If Cam wasn’t dabbing and creating a dance sensation across the globe, popularized by the Migos, then he was giving out touchdown balls to sick kids and awestruck fans of his home team and opposing squads.
While his peak years weren’t as lengthy as one might hope, the way Cam Newton transcended the game of football made it more popular and connected with fans in a way that few superstars ever have is undeniable.
Transcended The Culture
You have to mention Cam’s impact on the game before we even start talking about his 75- career-rushing TDs, which dwarfs the next nearest signal caller (Steve Young has 43). Cam also has the second most rushing yards all-time by a quarterback (second to Michael Vick) and over 32,300 passing yards. So his resume is probably already HOF worthy.
Most of the criticism comes because of the way his skills have eroded and rather than retire before he fell of a cliff, Cam decided to hang on and be more than just a football player. In his recent return to Carolina, Cam has been part of an attempted culture transformation, more than a winning QB. And cheerleaders don’t win games.
As Cam’s career winds down and he becomes a journeyman, at every stop head coaches are hoping to catch lightning in the bottle. But Cam Newton is never reverting to the incomparable superstar that helped usher in the era of the dual-threat quarterback as a viable winner.
Chump Change On Sunday
Newton’s down-the-field passing was nonexistent once again as he mustered just 156 yards passing and missed a crucial fourth-and-two completion that ended any hopes of a win in Carolina’s 31-14 beating at the hands of the Buffalo Bills. Cam’s longest completion went for 23 yards, and that was a catch and run. Panthers head coach Matt Rhule had this to say:
“Certainly right now, our passing down the field is not one of our strengths,’’ Panthers head coach Matt Rhule said. “Holding onto the football in kind of those duress situations is not really one of our strengths.’’
Rhule, who got rid of Cam when he first took over in Carolina, is probably constantly answering questions about why he second-guessed himself and brought the franchise icon back midway through this season. Then again, the reconciliation was always more about cleaning up how things ended in Cam’s first stint in Carolina than a new beginning. The Panthers are 5-9, and in last place in the NFC South. Cam is 1-4 in five starts and hasn’t reached 200 yards passing in any of them.

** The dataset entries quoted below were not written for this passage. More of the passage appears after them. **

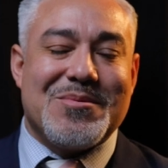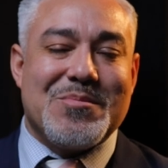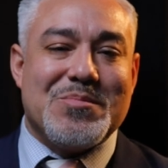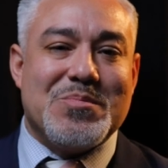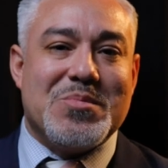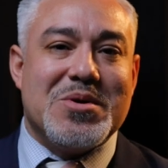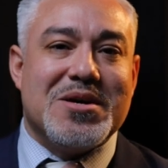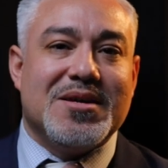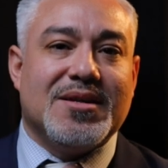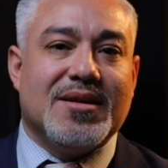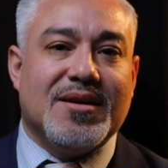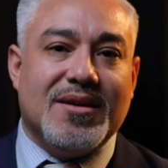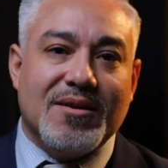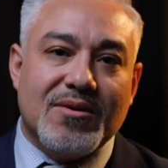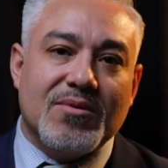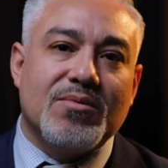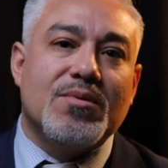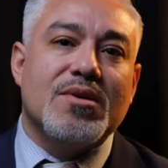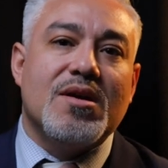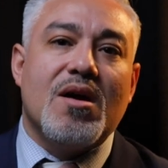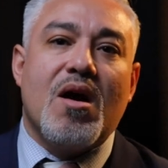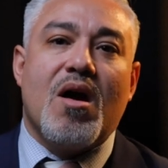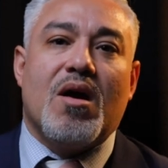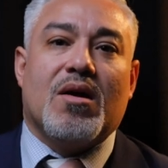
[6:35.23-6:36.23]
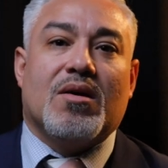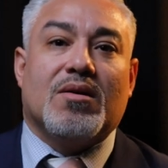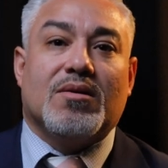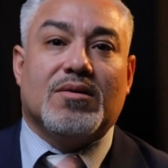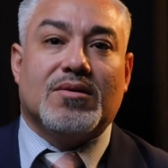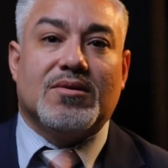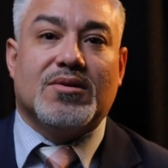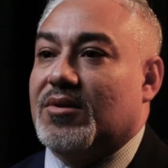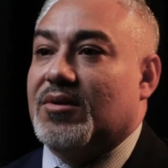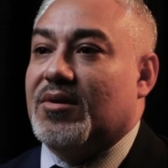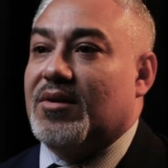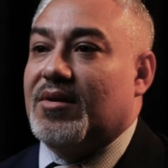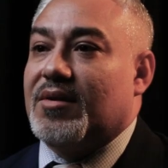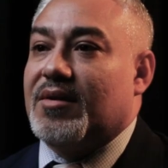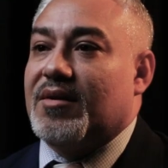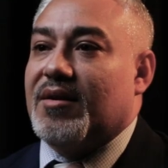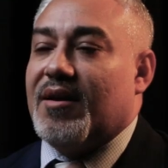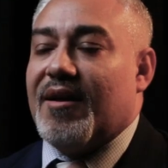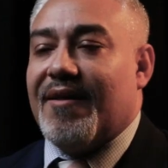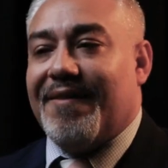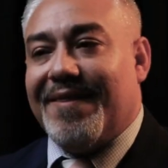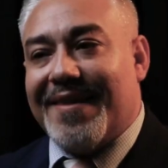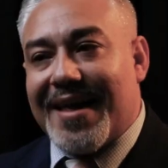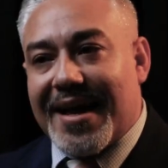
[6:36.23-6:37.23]
But here we are,
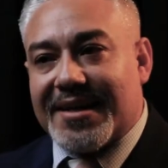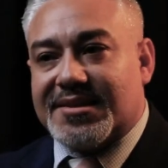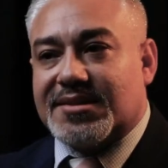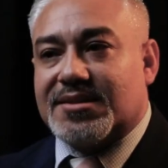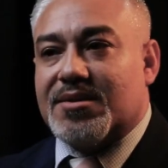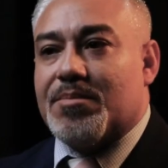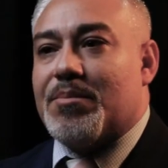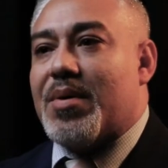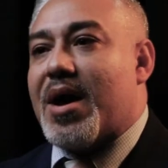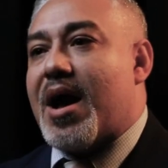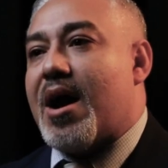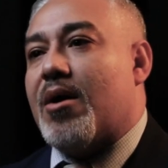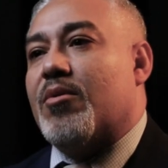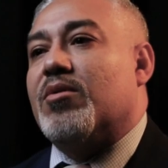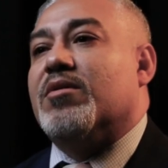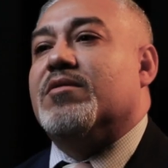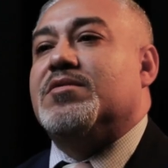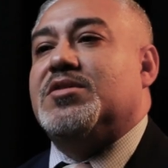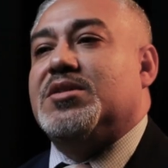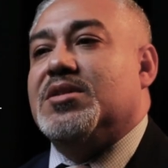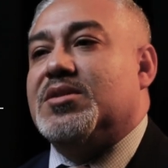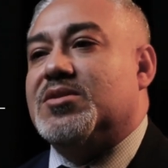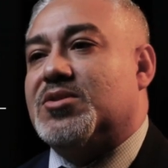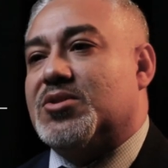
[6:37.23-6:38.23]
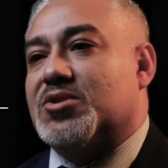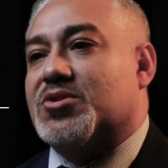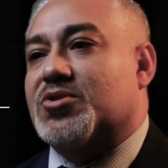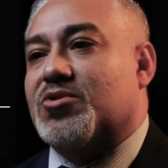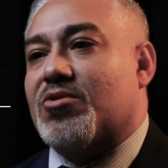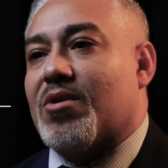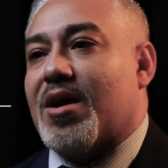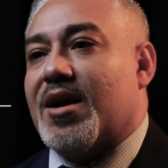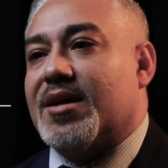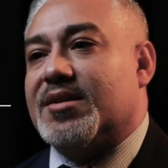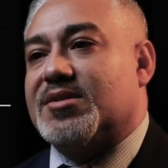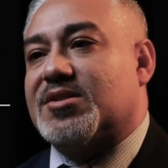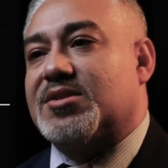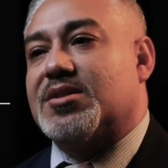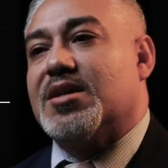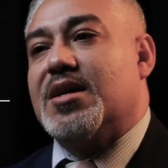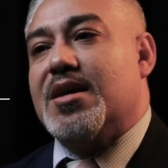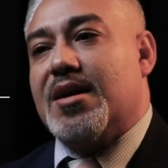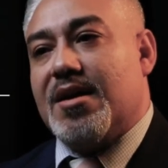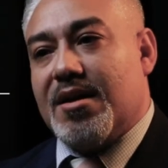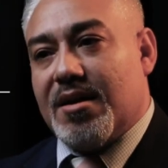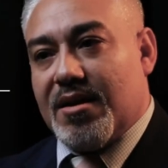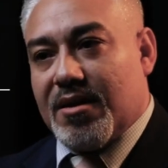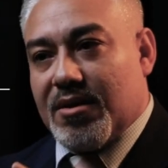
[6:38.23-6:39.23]
and that's the power of Jesus Christ.
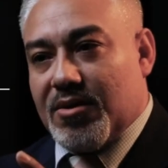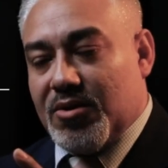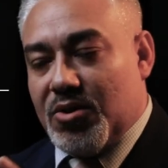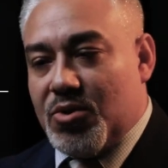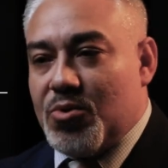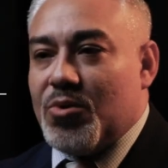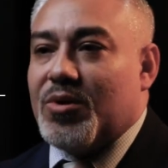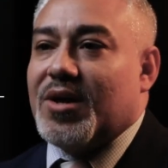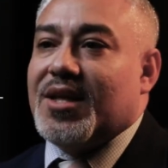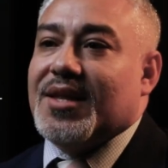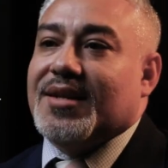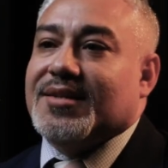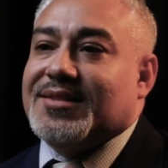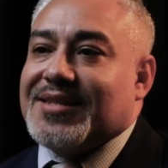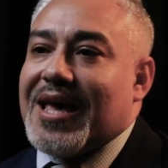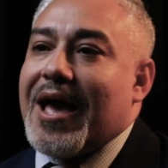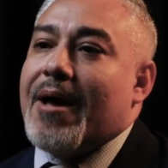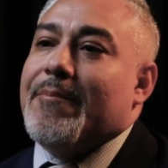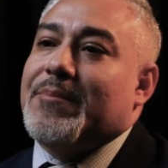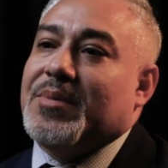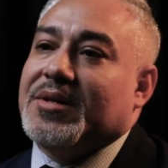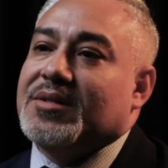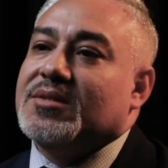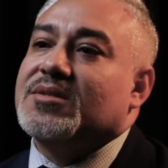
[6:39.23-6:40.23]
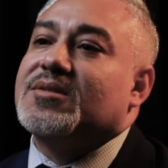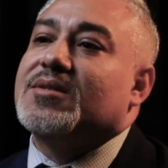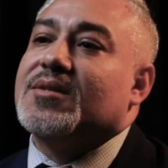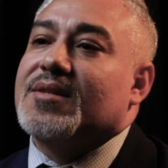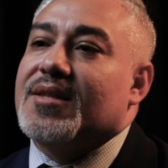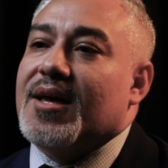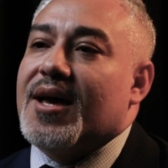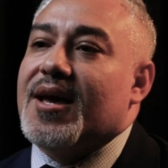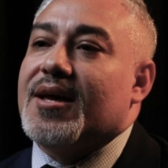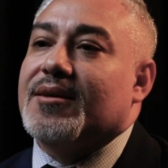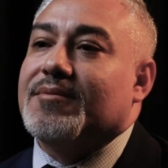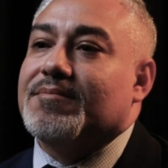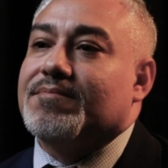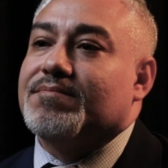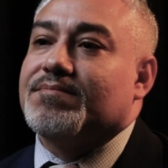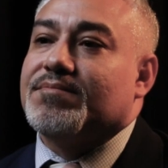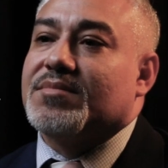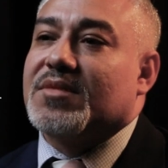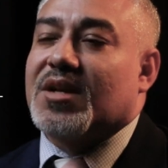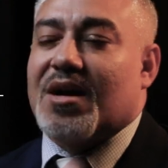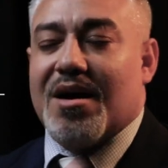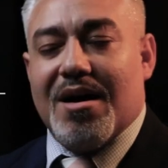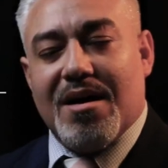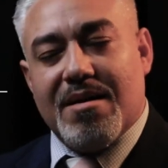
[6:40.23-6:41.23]
You can tap into that.
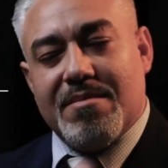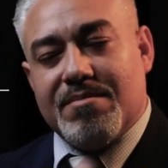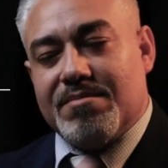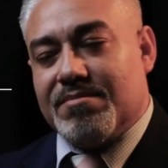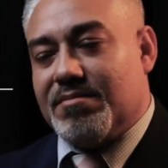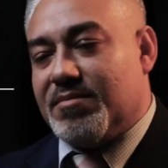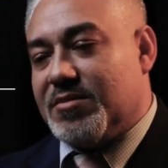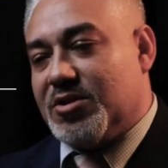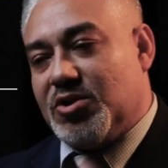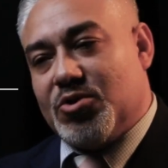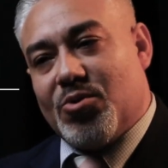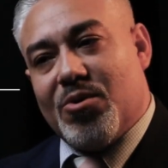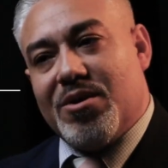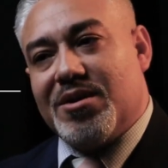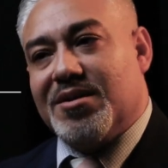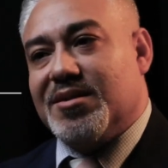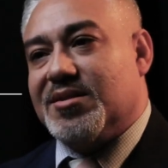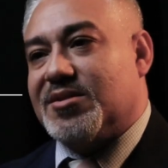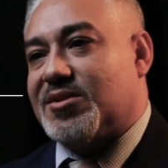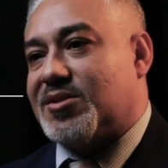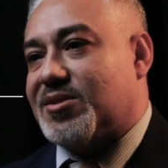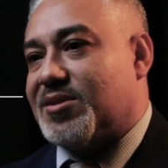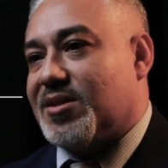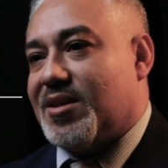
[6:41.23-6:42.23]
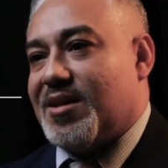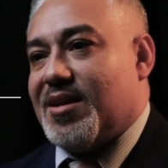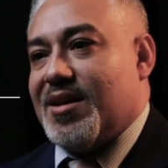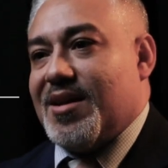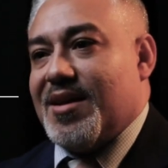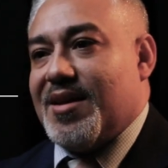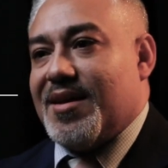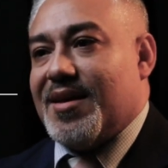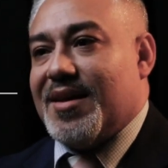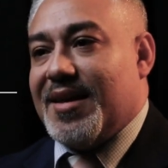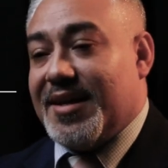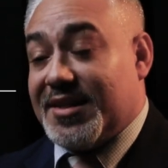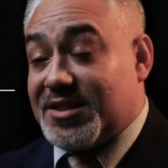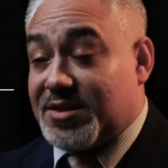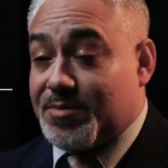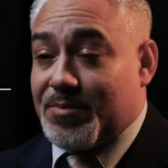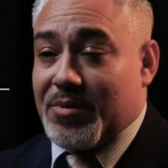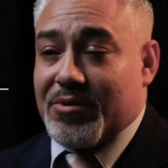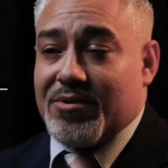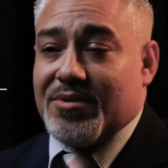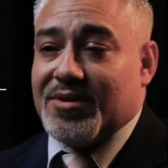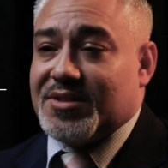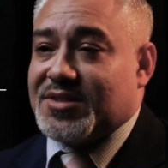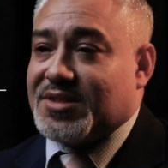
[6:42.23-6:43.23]
Come, join us,
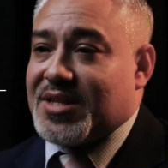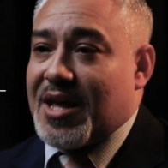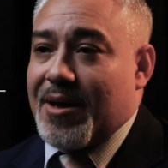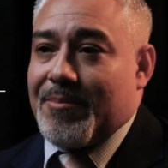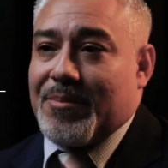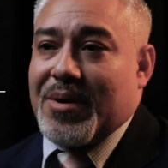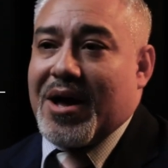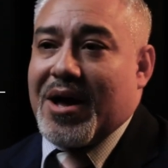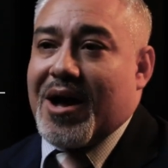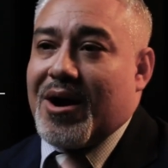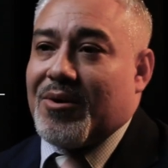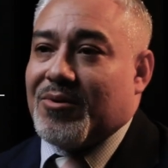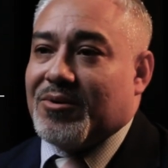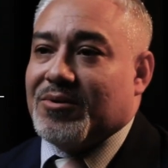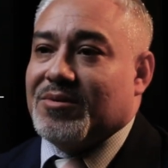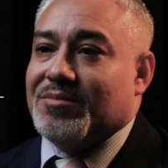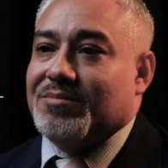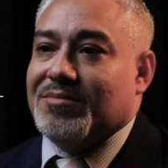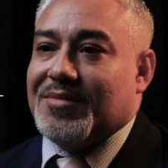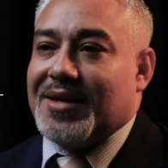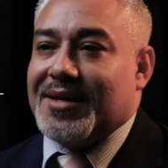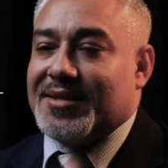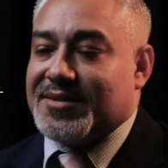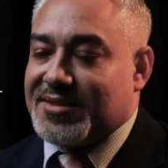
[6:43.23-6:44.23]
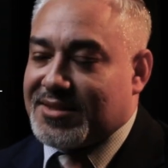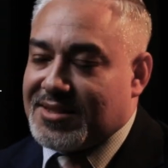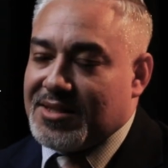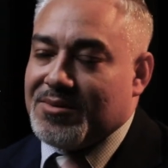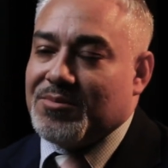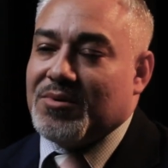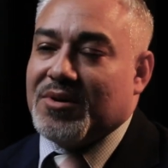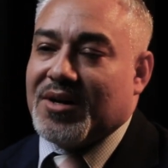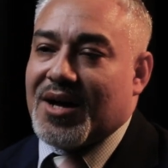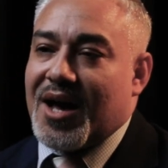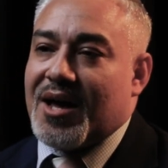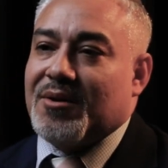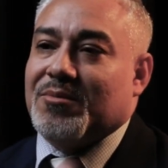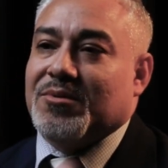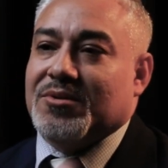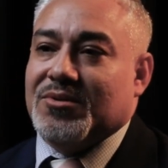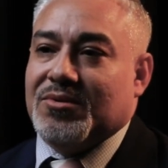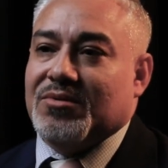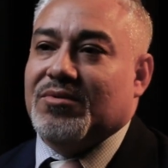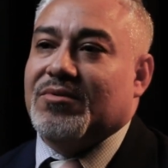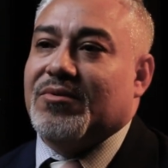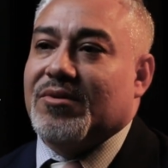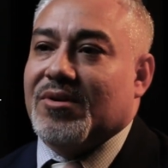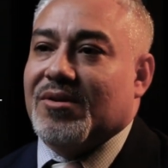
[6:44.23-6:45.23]
experience that power, and see what God will
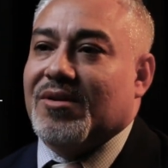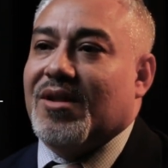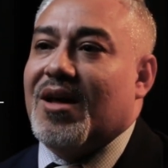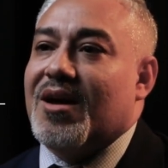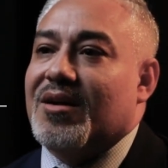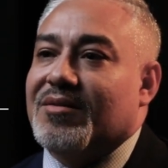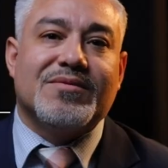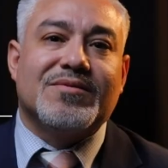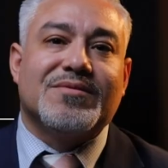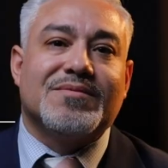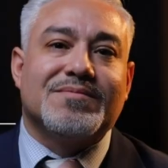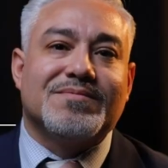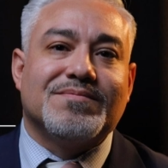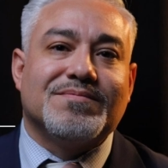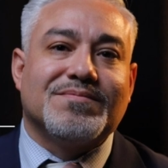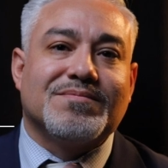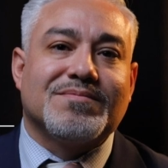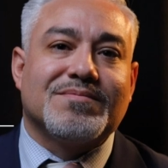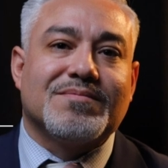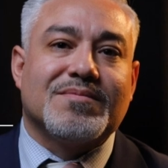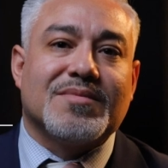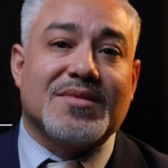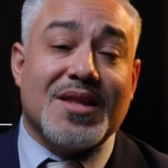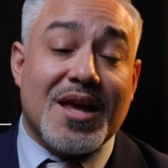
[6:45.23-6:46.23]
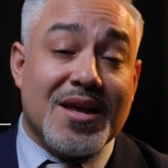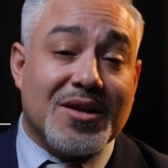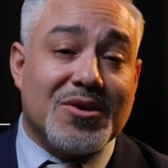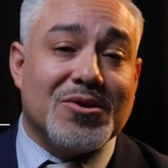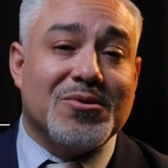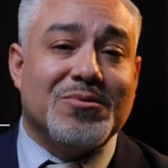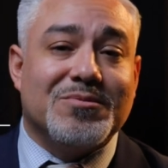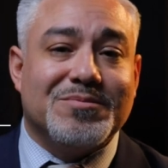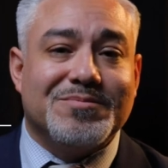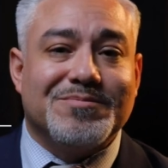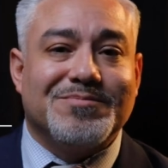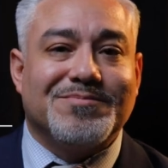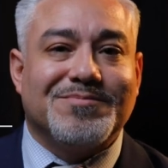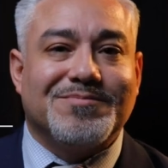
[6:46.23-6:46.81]
do for your life. Thank you.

With Sam Darnold almost healthy enough to go, this is probably Cam’s last hoorah for real.
Cam is still hanging in there and you have to respect his grind, but his days of leading the charge with anything more than some inspirational words and a willingness to ram his body and head into 260-pound defenders is over. The former NFL MVP has had a couple of moments over the past few seasons that gave the football world hope that he could possibly age as gracefully as Tom Brady or Aaron Rodgers have.
Those moments were few and far between. It’s become obvious that the same uniqueness and combination of strength, speed, agility and determination that made the former Auburn Tigers Heisman winner “something the NFL has never seen before” also expedited his expiration date.
It’s time for Cam to hang it up. At age 32. He’s similar to a boxer that still looks like he never got hit after 100 fights. The million-dollar smile. The chiseled physique. The Black Adonis who can start walking runways in Milan today if he wanted too. But he’s punch drunk beneath the surface and it shows up when he executes his craft.
It’s not an insult. How bad does he really want it to get? How much brain dysfunction does he want to deal with when he’s 45 and retired? What kind of Cam will he be for his kids?
Hall of Fame Future Still Undecided
The Hall of Fame argument will be there for years to come. Cam Newton’s place in football history will reveal itself over time, once the football universe has a chance to reflect on his accomplishments and put them into perspective — personal feelings and media influence aside.
For now, Cam needs to think about his future and he has nothing to prove. He’s back with Carolina, the franchise he built with his bare hands and now he can retire with the team that made him a No. 1 overall draft pick and rode him to numerous moments of glory.